The loop impossibility is pinned in sim (sim/m73_release_test.go):
TestClosedLoop_IdleRelease_SurplusReleasedOnce_LoopCannotClose — a
steady-demand fleet with surplus elastic idle releases it exactly
once and acquires nothing over the whole run — and
TestClosedLoop_IdleRelease_ShrinkageThenHoldExpiry_NoRebuyLoop —
the full §8 arc: the burst absorbs bare-metal idle then buys elastic,
demand shrinks, reclaim → Idle → hold expiry → Delete for the elastic
tier only (the reclaimed bare-metal remainder idles forever), then
quiet with zero re-acquisition. The steady-state and
supply-exhaustion canaries hold unchanged (their idle tiers are bare
metal, and the paper holds never expire inside sim wall-clock
anyway).
What is explicitly NOT built
- A per-cycle release cap — above.
- Persistence or wire fields for idle-since — restart semantics section; conservative direction is free.

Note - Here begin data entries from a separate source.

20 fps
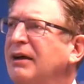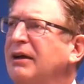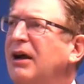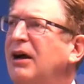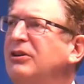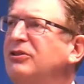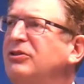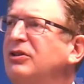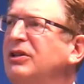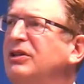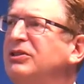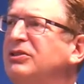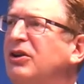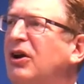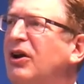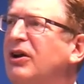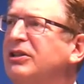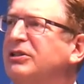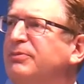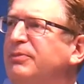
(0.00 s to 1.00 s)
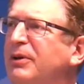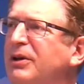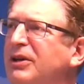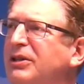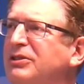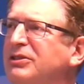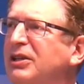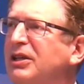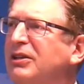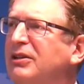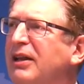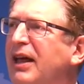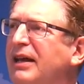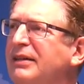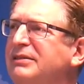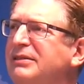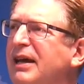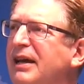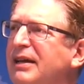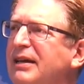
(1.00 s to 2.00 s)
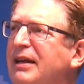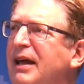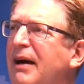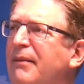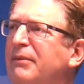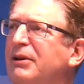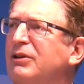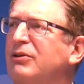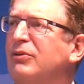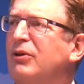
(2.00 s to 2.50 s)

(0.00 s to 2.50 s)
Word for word: Countries are experiencing less economicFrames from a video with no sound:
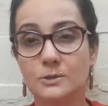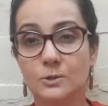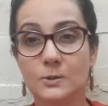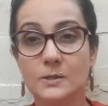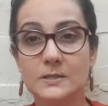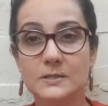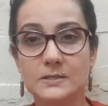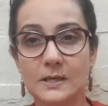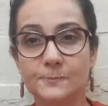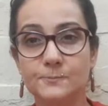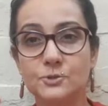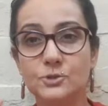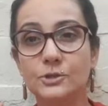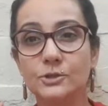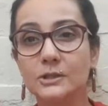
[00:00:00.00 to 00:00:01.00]
or
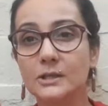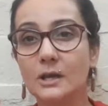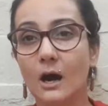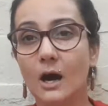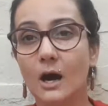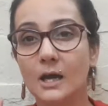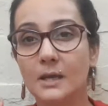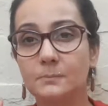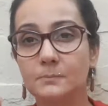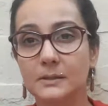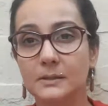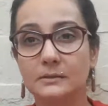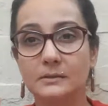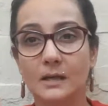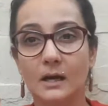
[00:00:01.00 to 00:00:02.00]
exceptionally high
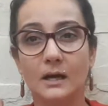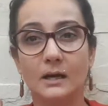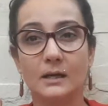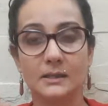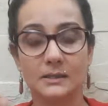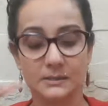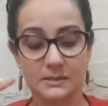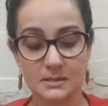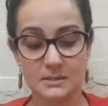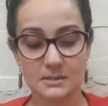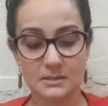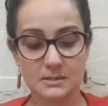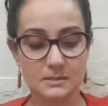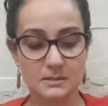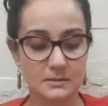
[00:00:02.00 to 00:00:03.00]
Pitta in the
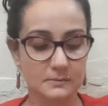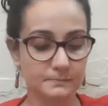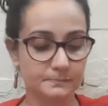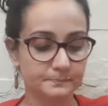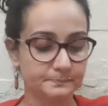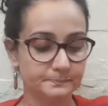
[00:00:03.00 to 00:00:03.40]
system.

- Configurable holds (flag/chart) — constants until evidence.
- Release for fixed tiers — the policy type cannot express it; no configuration mistake can delete owned hardware.

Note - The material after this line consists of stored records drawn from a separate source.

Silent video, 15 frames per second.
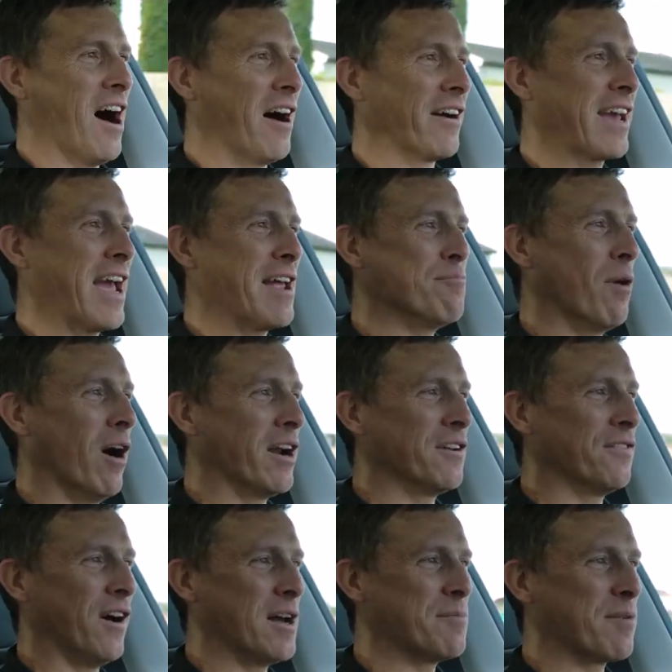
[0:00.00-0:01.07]
I'm getting minor
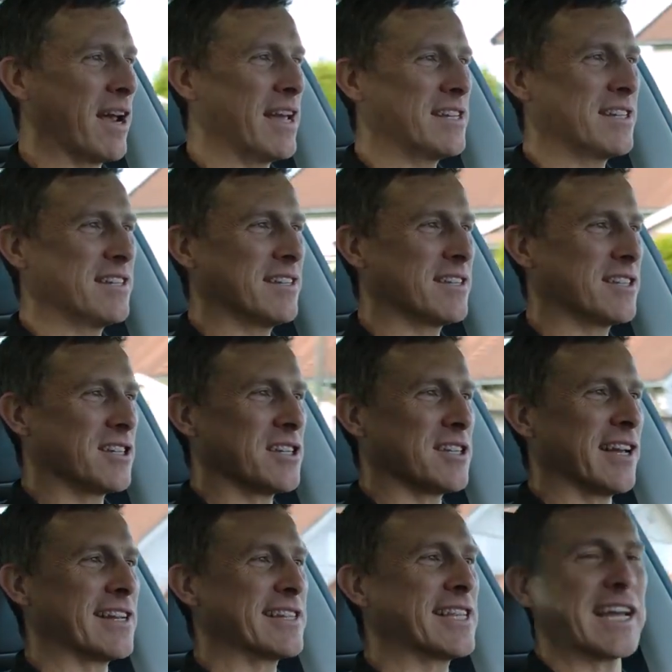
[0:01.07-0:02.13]
vibrations, just
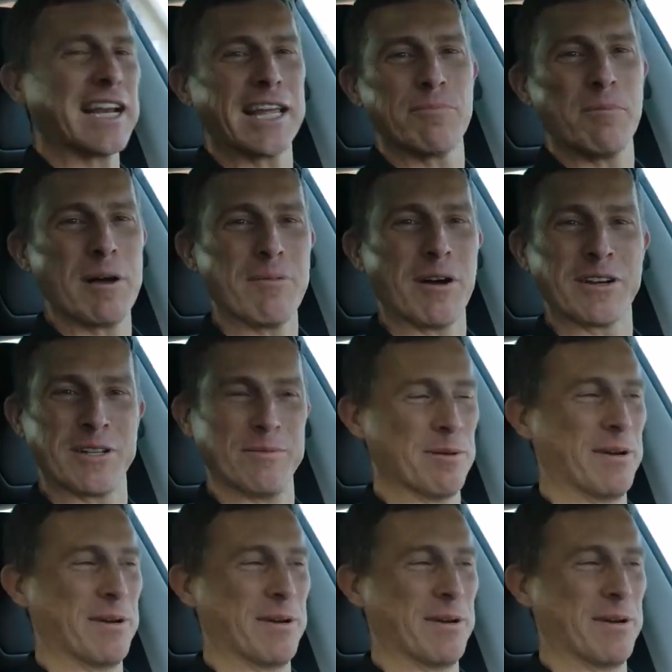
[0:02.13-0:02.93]
like tickling my bottom a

- Operator notification on Delete — the machine is unbound; there
is no UpcomingNode and no cluster to notify.
NodeStateUpdates for it stopped at the Draining→Idle transition that preceded the hold. - Coordinator involvement — shard-local end to end; static stability untouched.
Conformance
M71 already covered Delete idempotency, fencing, and NotFound; M73
adds the lifecycle-position check TestConformance_DeleteOnConfigured
— Delete on a Configured machine must fail (the §5 state machine has
no Configured→Deleting edge; a bound machine must be drained first),
with any code except FAILED_PRECONDITION (reserved for fencing) and
Unimplemented allowed for bare-metal-style providers. “Delete on
Idle succeeds” was already pinned by the full-lifecycle test.
References
- Paper §7 (Delete semantics; the M71 DeleteRequest blockquote), §8 (the release rule, verbatim).
- ADR-0036 — why reclaim is gated per cluster and release is not.
- ADR-0042 Addendum — the constants-not-config posture.
- ADR-0045 — Idle counts for nothing; the single attribution both walks share.
- ADR-0046 — the rails this ADR deliberately does not extend.
- plan §12, M73 row and its M67/M68 dependency note.